(DESCRIPTION OF THE TASK):
Below are records to reproduce in full; copy them exactly but keep the pictures out.

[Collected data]
--------------------

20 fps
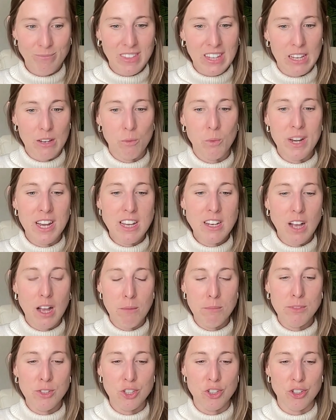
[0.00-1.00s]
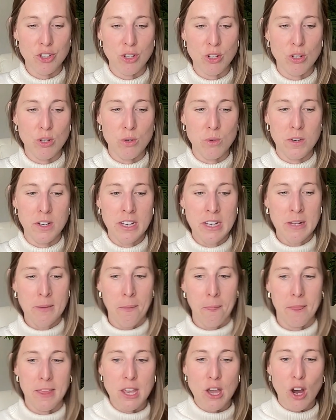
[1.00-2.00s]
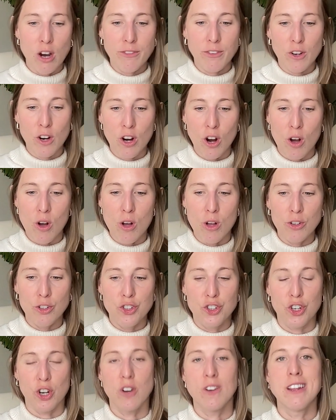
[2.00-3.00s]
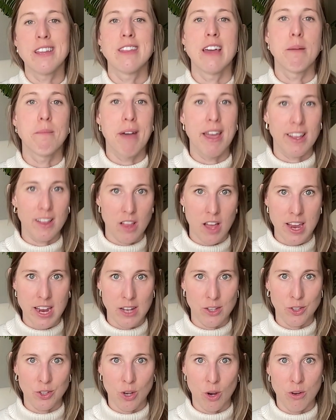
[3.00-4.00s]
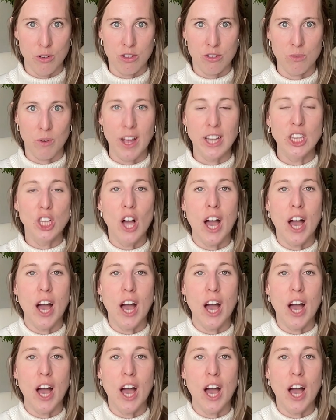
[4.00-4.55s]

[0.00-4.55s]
when it comes to the overall journey that my clients go through,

--------------------

(SOLVED PROBLEM):
20 fps
[0.00-1.00s]
[1.00-2.00s]
[2.00-3.00s]
[3.00-4.00s]
[4.00-4.55s]

[0.00-4.55s]
when it comes to the overall journey that my clients go through,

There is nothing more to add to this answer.